Financial advisors may be busy helping clients achieve their long-term financial goals day-to-day, but planning for the future of the firm is an important way to ensure long-term success. Without proper planning, financial advisors can get stuck in the everyday rut that makes it difficult to grow revenue and expand the business over time.

These are five key growth strategies you can use to help ensure a successful future for your financial advisory firm.

1. Carve Out a Niche

Many financial advisory firms provide a broad array of services to their clients in order to address the largest possible market.
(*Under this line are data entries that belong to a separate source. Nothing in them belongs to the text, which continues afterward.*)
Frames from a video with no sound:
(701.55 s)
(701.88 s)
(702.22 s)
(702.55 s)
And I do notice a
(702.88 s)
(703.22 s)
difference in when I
While this strategy is effective in making just about anyone a potential client, you’re competing with every other financial advisory firm in the market with very little differentiation.
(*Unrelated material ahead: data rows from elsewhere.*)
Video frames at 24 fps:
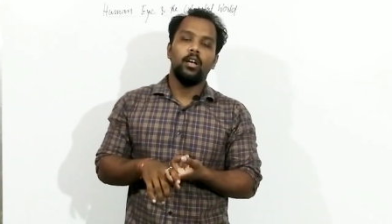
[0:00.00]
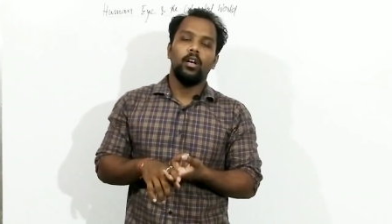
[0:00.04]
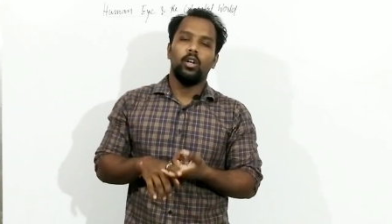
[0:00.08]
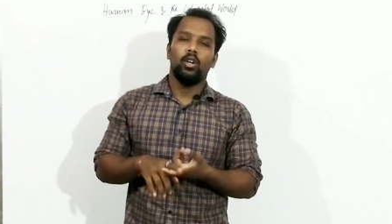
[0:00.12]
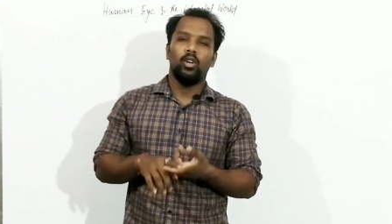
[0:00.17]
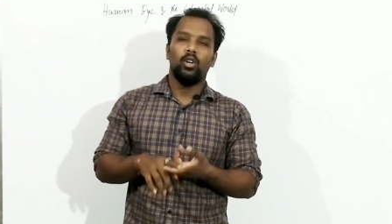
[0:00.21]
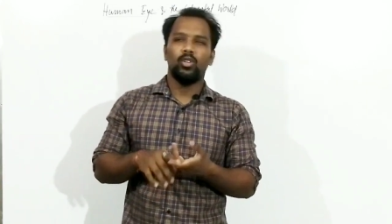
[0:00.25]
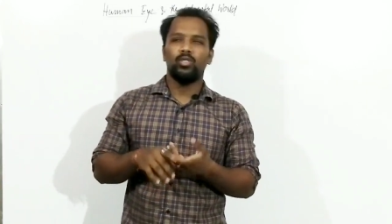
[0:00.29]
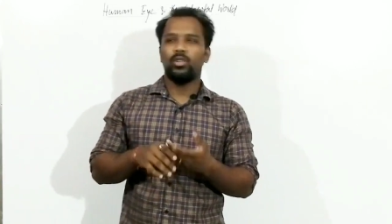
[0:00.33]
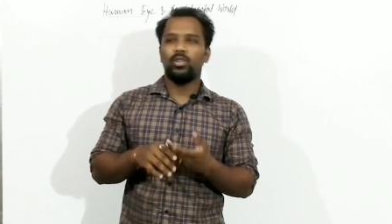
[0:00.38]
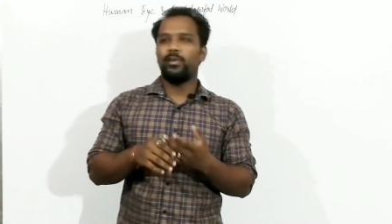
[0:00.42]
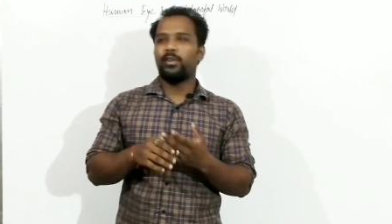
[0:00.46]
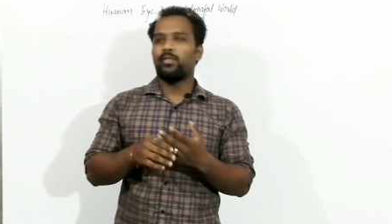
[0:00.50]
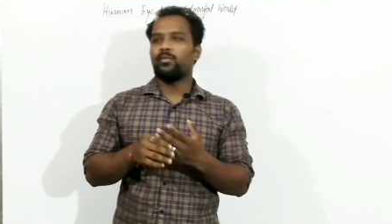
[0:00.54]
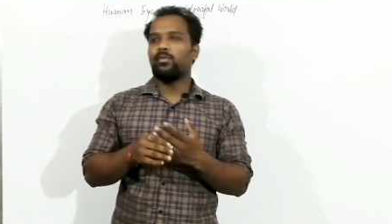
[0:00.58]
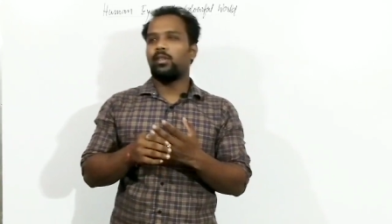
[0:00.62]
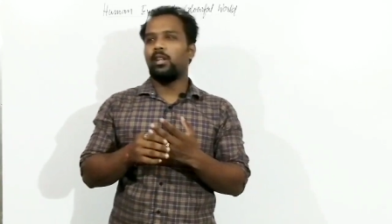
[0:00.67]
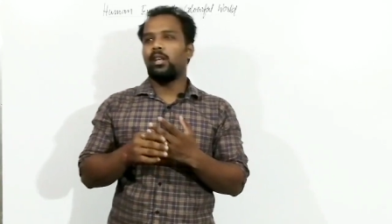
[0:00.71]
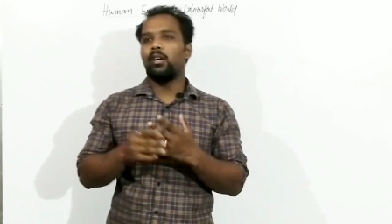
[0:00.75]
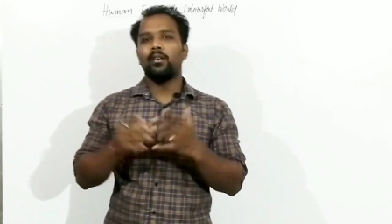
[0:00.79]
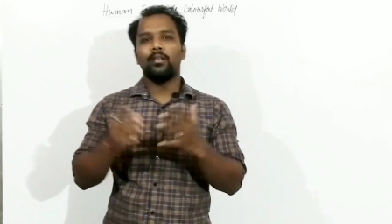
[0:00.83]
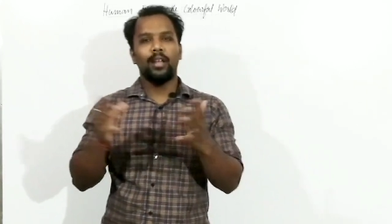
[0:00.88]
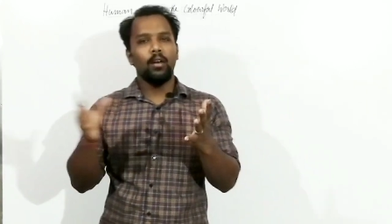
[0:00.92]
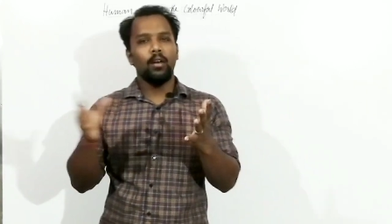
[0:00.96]
Lots of
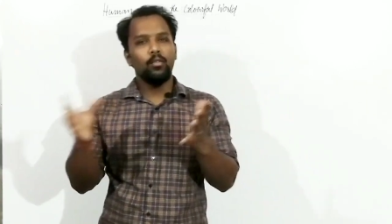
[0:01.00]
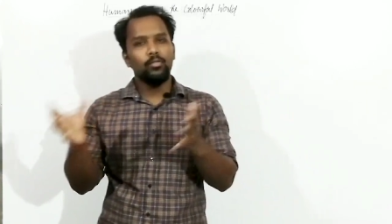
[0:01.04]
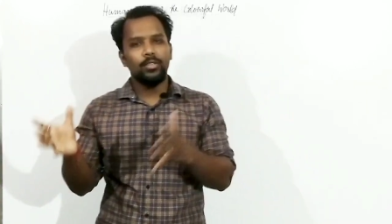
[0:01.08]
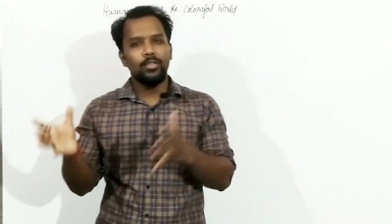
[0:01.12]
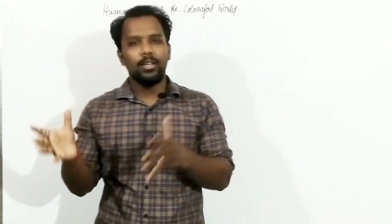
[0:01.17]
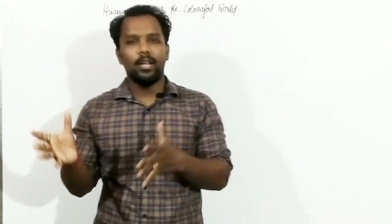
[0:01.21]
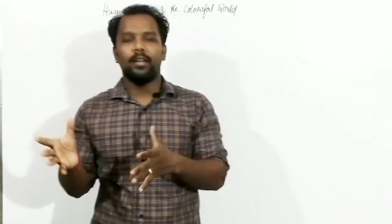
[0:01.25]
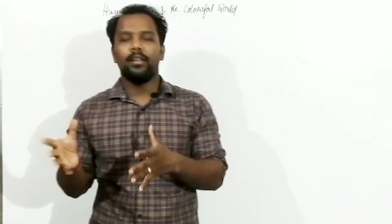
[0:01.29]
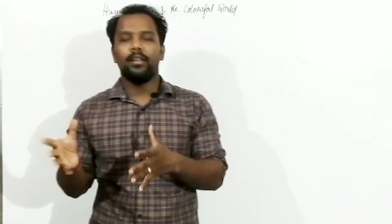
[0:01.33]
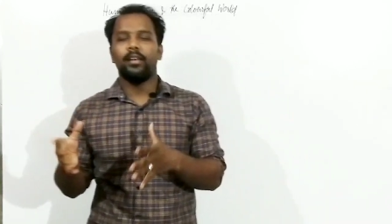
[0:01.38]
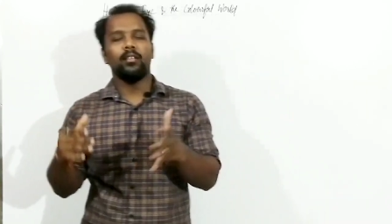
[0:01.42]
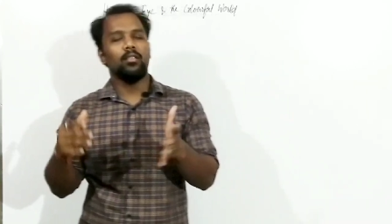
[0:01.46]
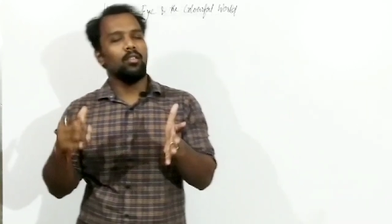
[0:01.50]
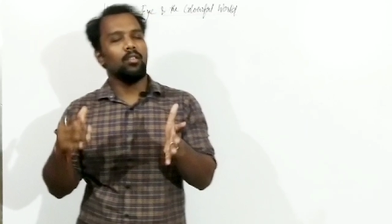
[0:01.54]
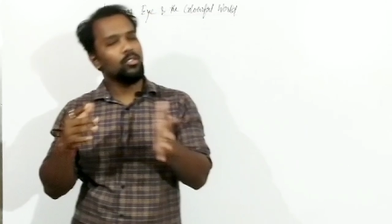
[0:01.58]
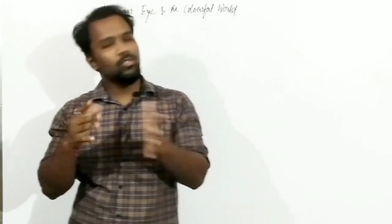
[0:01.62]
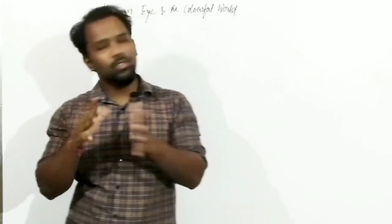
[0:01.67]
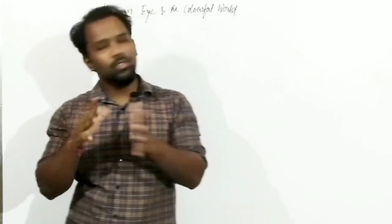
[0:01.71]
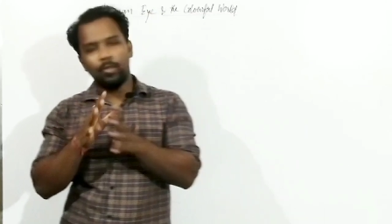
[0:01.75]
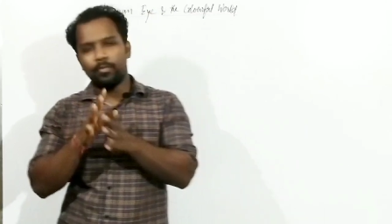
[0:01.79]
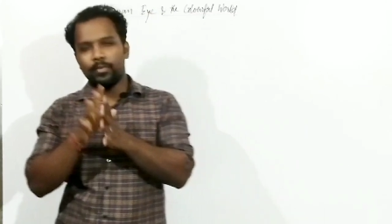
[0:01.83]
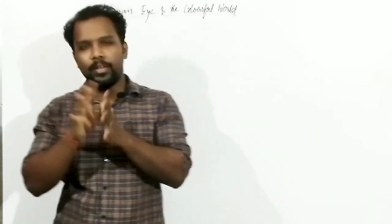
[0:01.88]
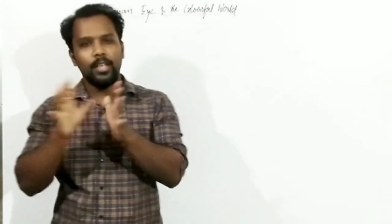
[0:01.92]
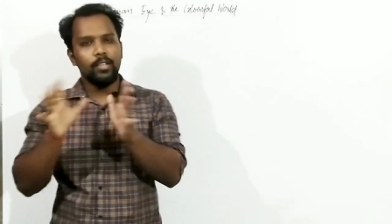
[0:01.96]
actually clouds are there, lots
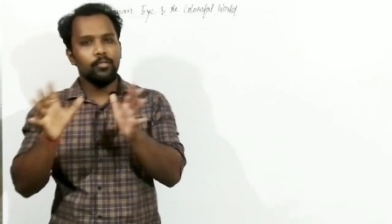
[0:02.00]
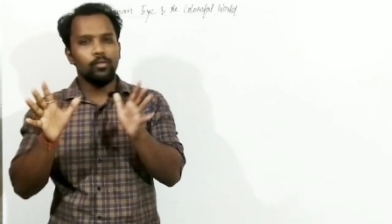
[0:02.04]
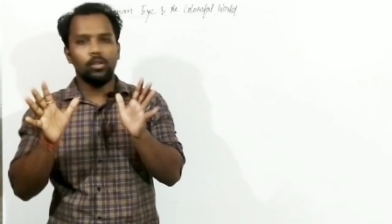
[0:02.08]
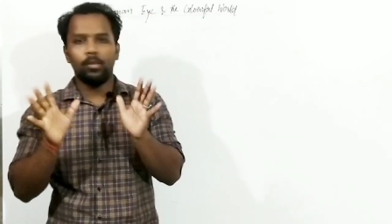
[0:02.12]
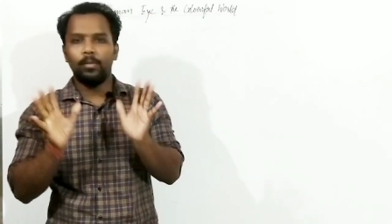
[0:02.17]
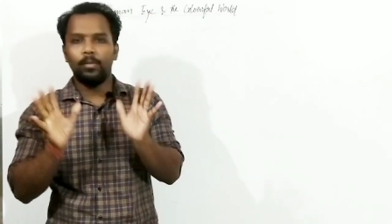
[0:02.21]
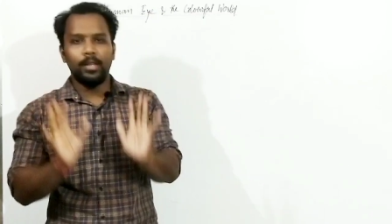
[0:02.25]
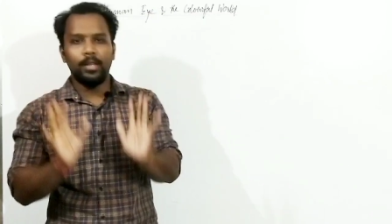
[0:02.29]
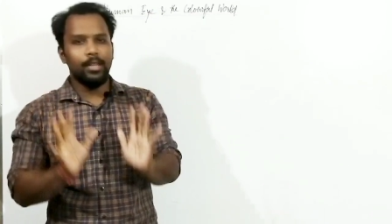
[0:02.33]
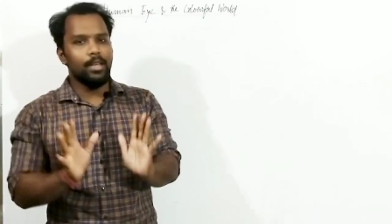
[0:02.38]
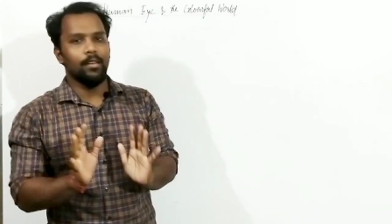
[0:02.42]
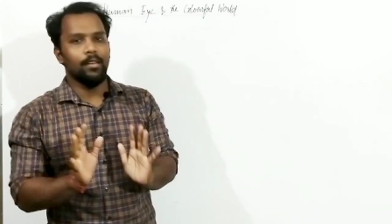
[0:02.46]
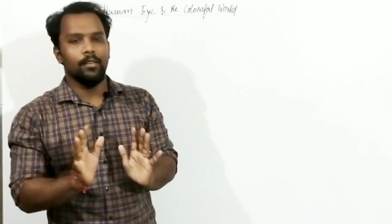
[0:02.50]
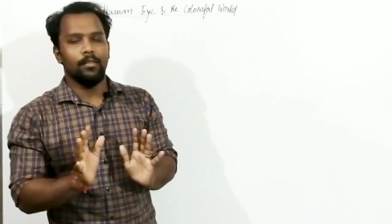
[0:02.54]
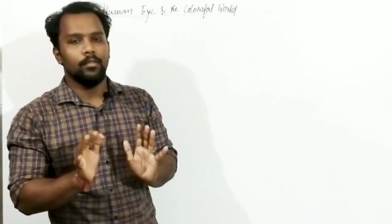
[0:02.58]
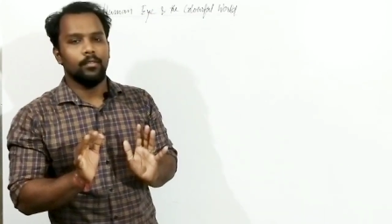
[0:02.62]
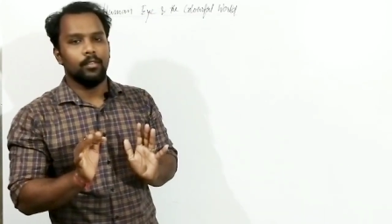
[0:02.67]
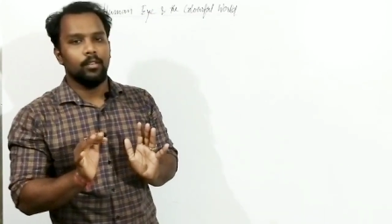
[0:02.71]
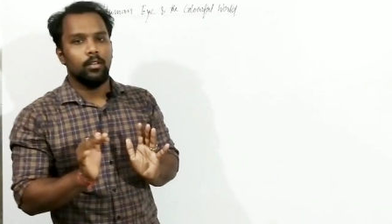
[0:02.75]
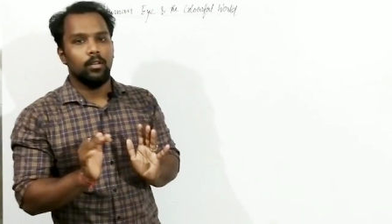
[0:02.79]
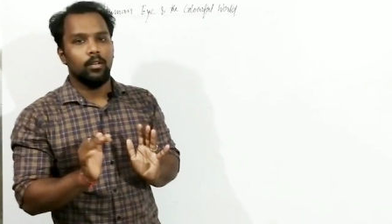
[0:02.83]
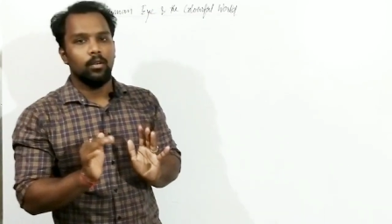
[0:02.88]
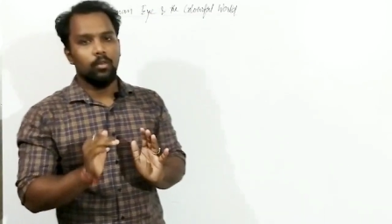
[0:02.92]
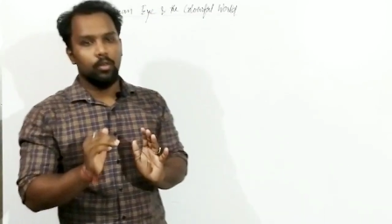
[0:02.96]
of things will be there,
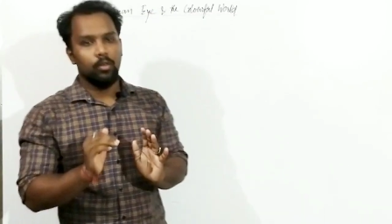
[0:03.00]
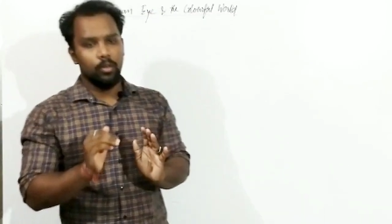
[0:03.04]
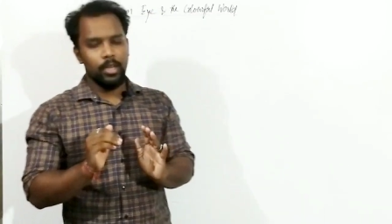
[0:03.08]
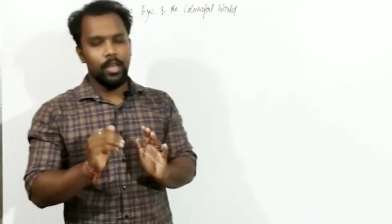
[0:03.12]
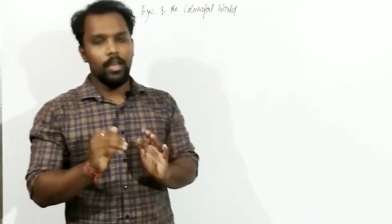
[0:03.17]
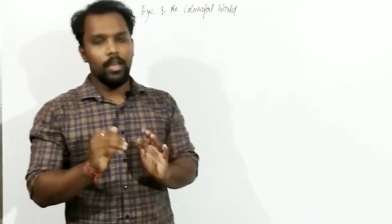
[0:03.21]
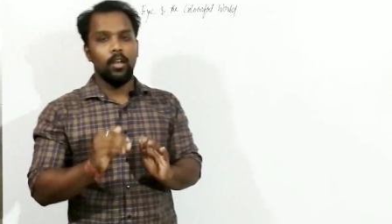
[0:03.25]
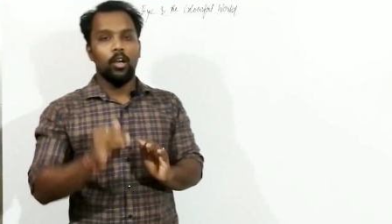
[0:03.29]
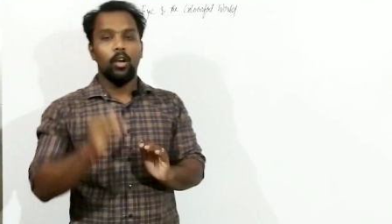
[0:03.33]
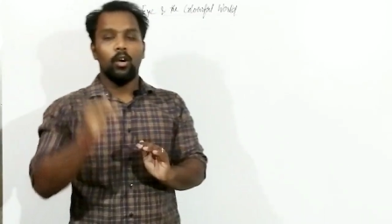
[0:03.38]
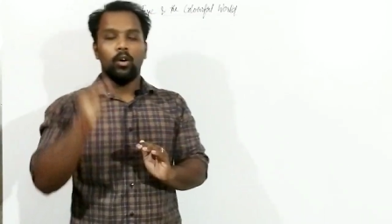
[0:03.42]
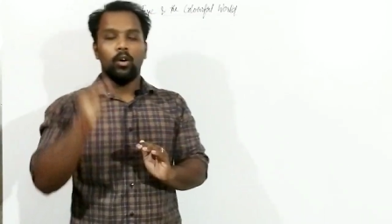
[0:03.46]
okay,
Becoming an expert in a niche market — such as serving retired athletes or the tech community — is often a better approach. By developing domain expertise in a small niche, you’re able to more easily differentiate yourself from others, face less competition, command greater loyalty, and potentially justify higher fees.

(For more, see: Money Habits of Millennials.)

2. Build Great Customer Relationships

Referrals from existing clients are one of the best ways for financial advisors to drum up business, but most firms are content delivering standard services and reactively waiting for any referrals. Over time, these behaviors can lead to all types of competition cannibalizing your client base.

By going above and beyond expectations, your clients are more likely to become brand ambassadors for your firm and offer up unsolicited introductions. According to several studies, the majority of people trust referrals from people they know, which means that referrals can be a great way to build a client base.

3. Don’t Compromise on Price

Price is a contentious issue when running just about any type of business, particularly businesses where clients have many choices. In the financial industry, many advisors are concerned about raising prices for long-term clients, despite adding new services over time that justify those higher prices.

By clearly identifying how you’re helping clients achieve their long-term goals, price shopping becomes more difficult to quantify and there’s less client backlash from raising prices. The key is highlighting the ways in which your firm goes above and beyond typical services and achieves greater long-term value for clients.

4. Grow the Firm's Branding

Many financial advisors working with smaller firms tend to have pretty relaxed rules surrounding branding. For example, a financial advisor with an outdated LinkedIn profile could be sending the wrong message to clients by failing to indicate that they’re working with a given financial advisory firm.

By keeping websites, social media profiles, and other parts of your digital presence up-to-date and consistent, clients can be more confident in the financial advisory firm, its employees and partners. Maintaining an informative blog or posting educational content to media channels like YouTube can also help grow an audience and brand awareness over time.

(For related reading, see: Six Things Bad Financial Advisors Do.)

5. Develop a Unique and Loyal Network

Many financial advisory firms provide standardized services with very little differentiation from others in the industry. While client outings to grab dinner or go wine tasting provide great networking opportunities, there are many ways that financial advisory firms can go above and beyond.

By limiting clients and avoiding large and impersonal events, financial advisors can avoid occasions where people feel forced to network. Financial advisors should also be sure that at least a quarter of participants are strong advocates that are likely to talk up the business to prospective clients that have been invited.

The Bottom Line

Financial advisory firms face a lot of competition, which makes it important to focus on growing your client base. By keeping these tips in mind, financial advisors can ensure the long-term success of their firms.